→ **What you have to do**
From the entries below, write out exactly the lines between the line holding "Video frames at 20" and the line holding "Transcript, with fillers: project.", inclusive, excluding any pictures.

→ **Data shown**
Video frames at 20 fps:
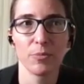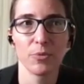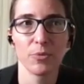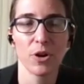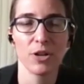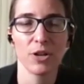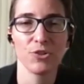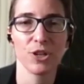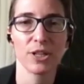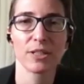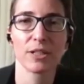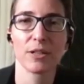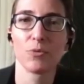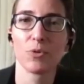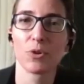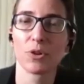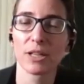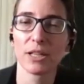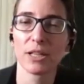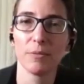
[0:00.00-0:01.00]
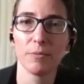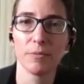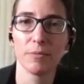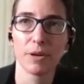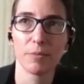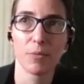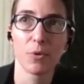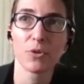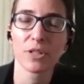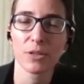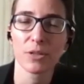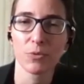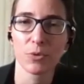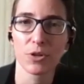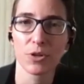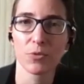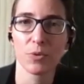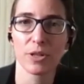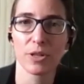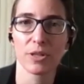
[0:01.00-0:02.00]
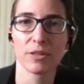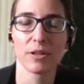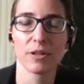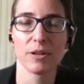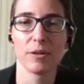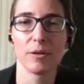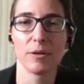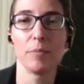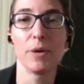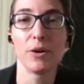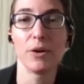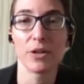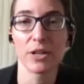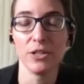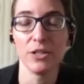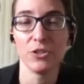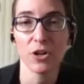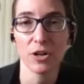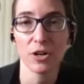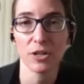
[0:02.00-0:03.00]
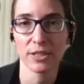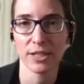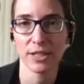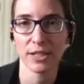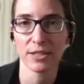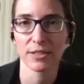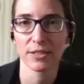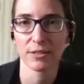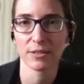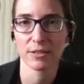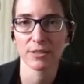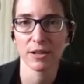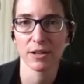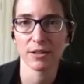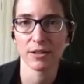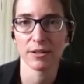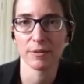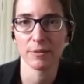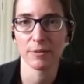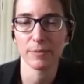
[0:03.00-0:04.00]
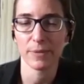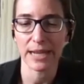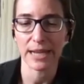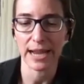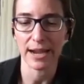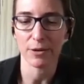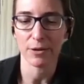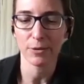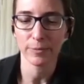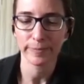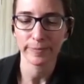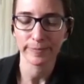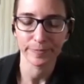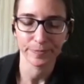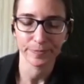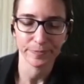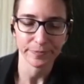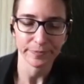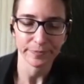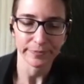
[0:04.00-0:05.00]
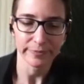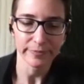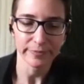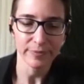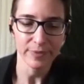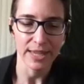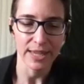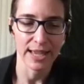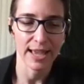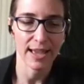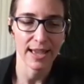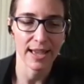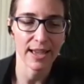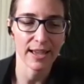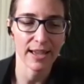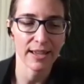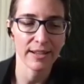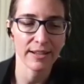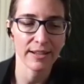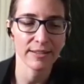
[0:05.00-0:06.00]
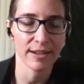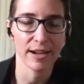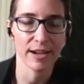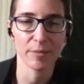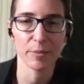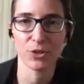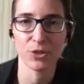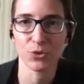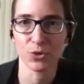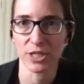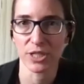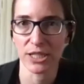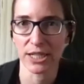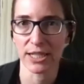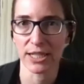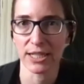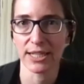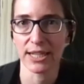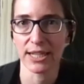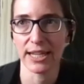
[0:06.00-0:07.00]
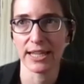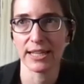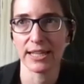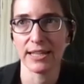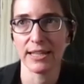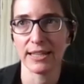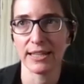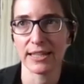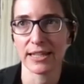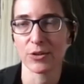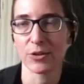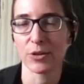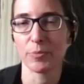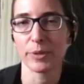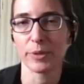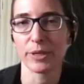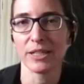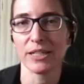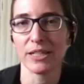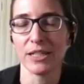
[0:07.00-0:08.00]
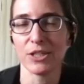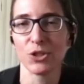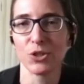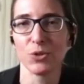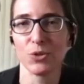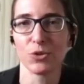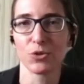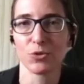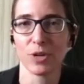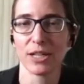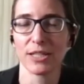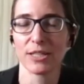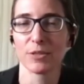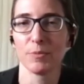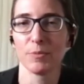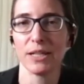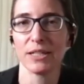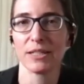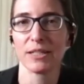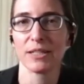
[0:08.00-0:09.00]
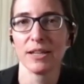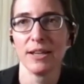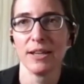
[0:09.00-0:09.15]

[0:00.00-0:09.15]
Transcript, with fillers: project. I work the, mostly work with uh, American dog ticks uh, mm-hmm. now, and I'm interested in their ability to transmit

* * *

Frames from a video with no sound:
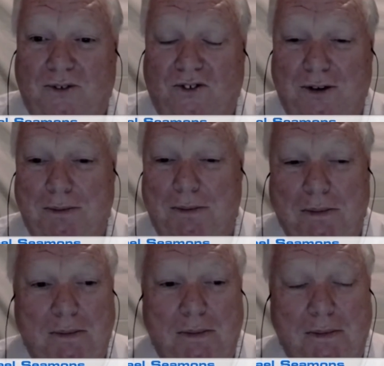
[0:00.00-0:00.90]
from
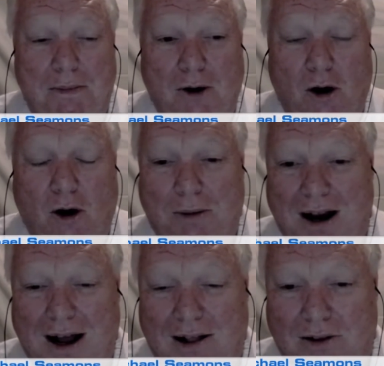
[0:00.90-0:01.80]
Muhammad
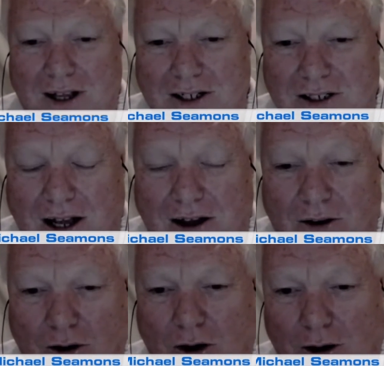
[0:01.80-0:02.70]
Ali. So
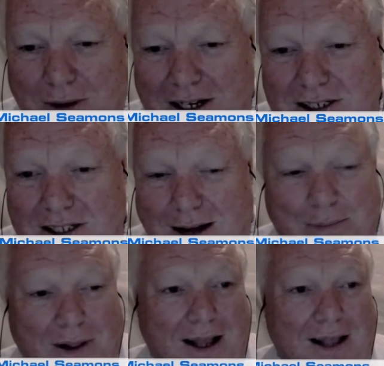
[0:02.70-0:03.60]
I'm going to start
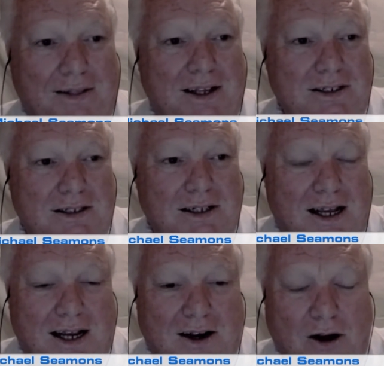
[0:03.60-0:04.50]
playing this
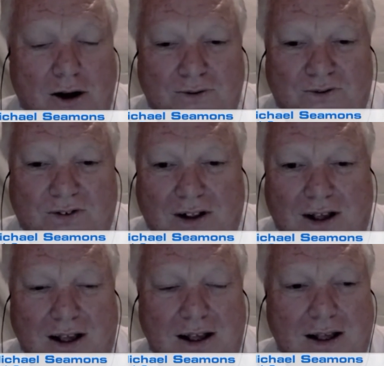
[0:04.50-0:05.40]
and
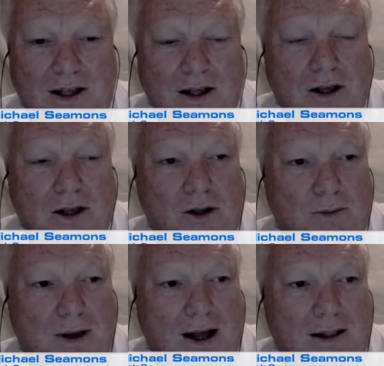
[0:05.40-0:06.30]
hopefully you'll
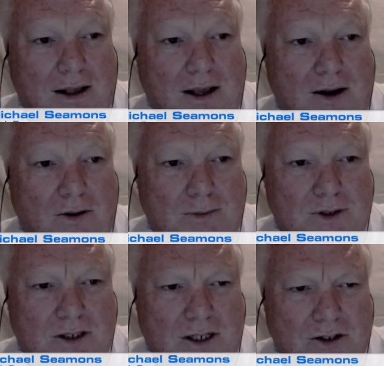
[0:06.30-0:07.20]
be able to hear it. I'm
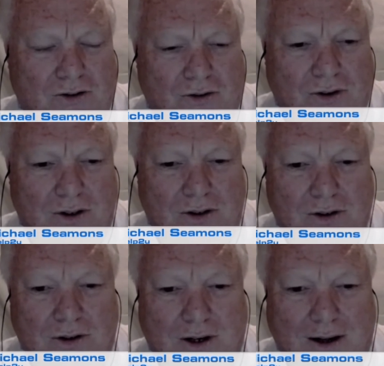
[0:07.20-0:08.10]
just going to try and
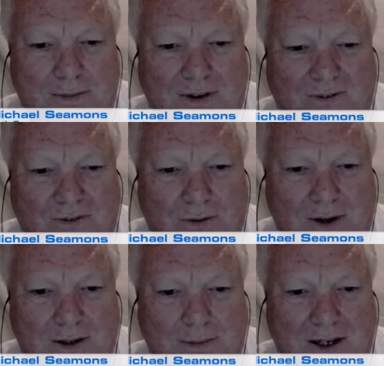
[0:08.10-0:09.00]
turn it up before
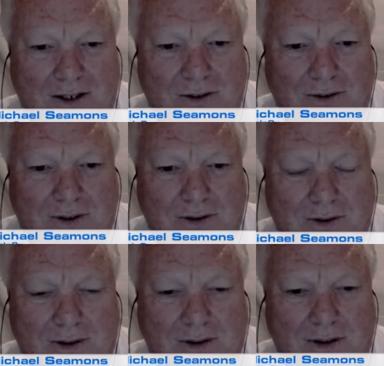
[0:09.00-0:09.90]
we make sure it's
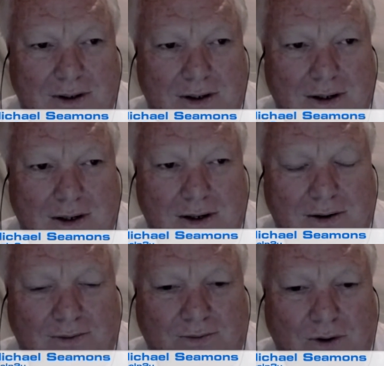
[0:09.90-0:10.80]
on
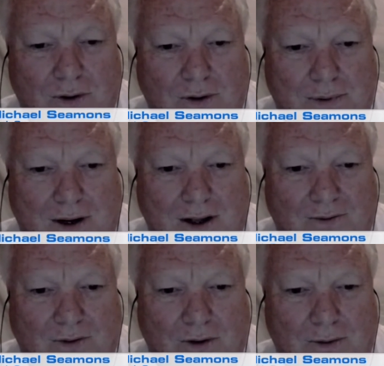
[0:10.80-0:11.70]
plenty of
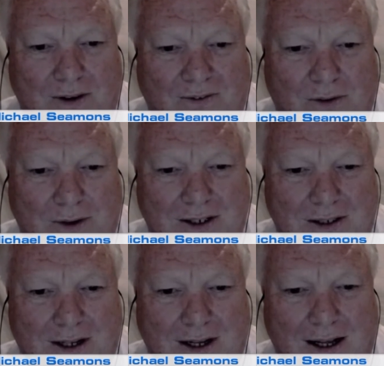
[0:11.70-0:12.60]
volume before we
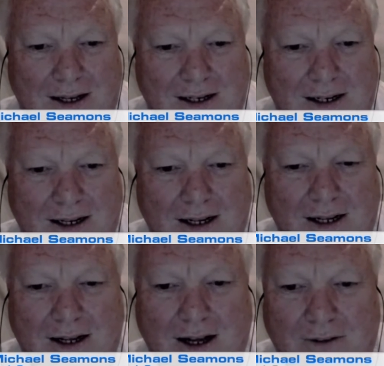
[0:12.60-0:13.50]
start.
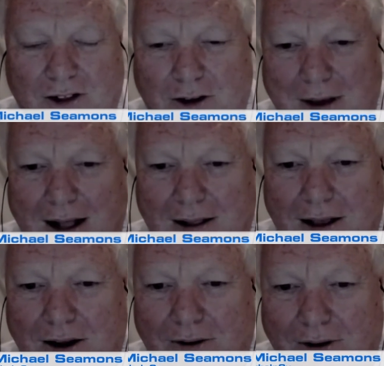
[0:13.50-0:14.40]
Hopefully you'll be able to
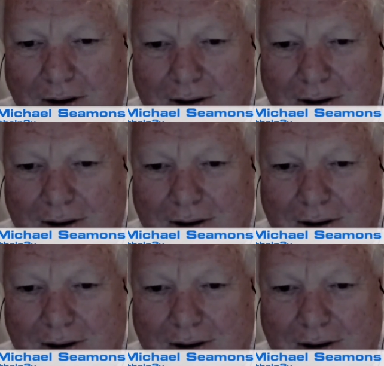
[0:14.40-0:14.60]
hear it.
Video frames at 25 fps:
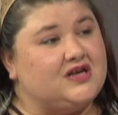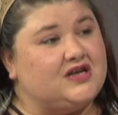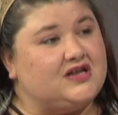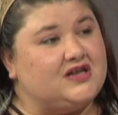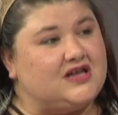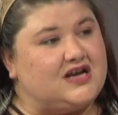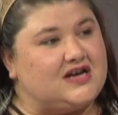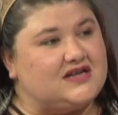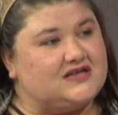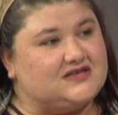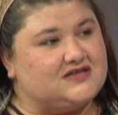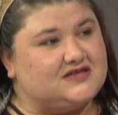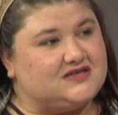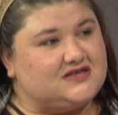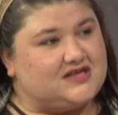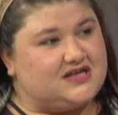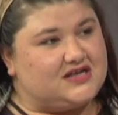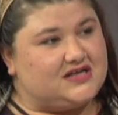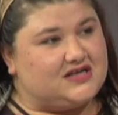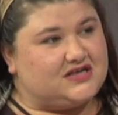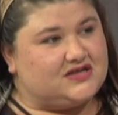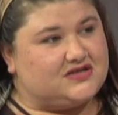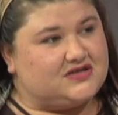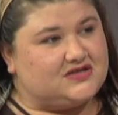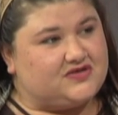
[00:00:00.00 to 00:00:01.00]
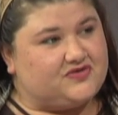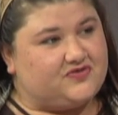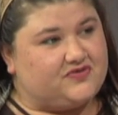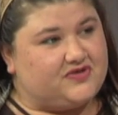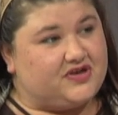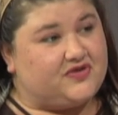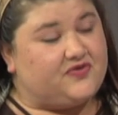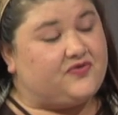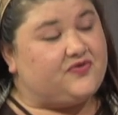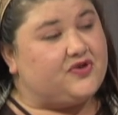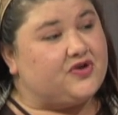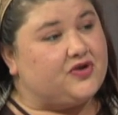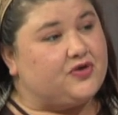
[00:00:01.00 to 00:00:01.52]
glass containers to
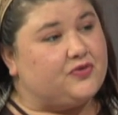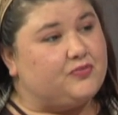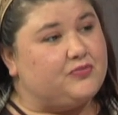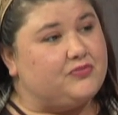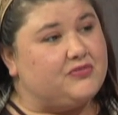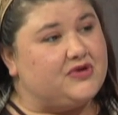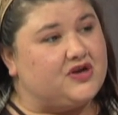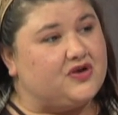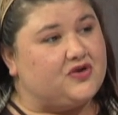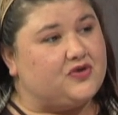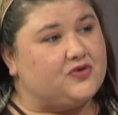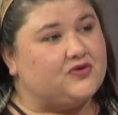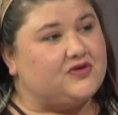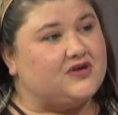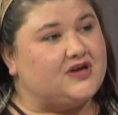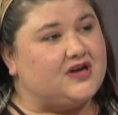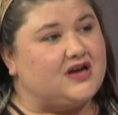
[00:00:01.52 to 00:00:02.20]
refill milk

--

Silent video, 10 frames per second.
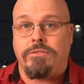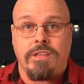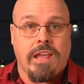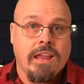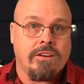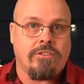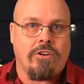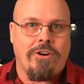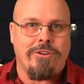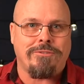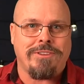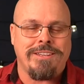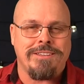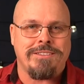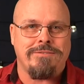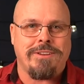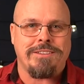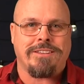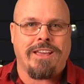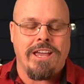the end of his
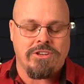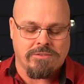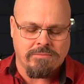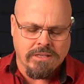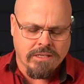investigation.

→ **Expected answer**
Video frames at 20 fps:
[0:00.00-0:01.00]
[0:01.00-0:02.00]
[0:02.00-0:03.00]
[0:03.00-0:04.00]
[0:04.00-0:05.00]
[0:05.00-0:06.00]
[0:06.00-0:07.00]
[0:07.00-0:08.00]
[0:08.00-0:09.00]
[0:09.00-0:09.15]

[0:00.00-0:09.15]
Transcript, with fillers: project. I work the, mostly work with uh, American dog ticks uh, mm-hmm. now, and I'm interested in their ability to transmit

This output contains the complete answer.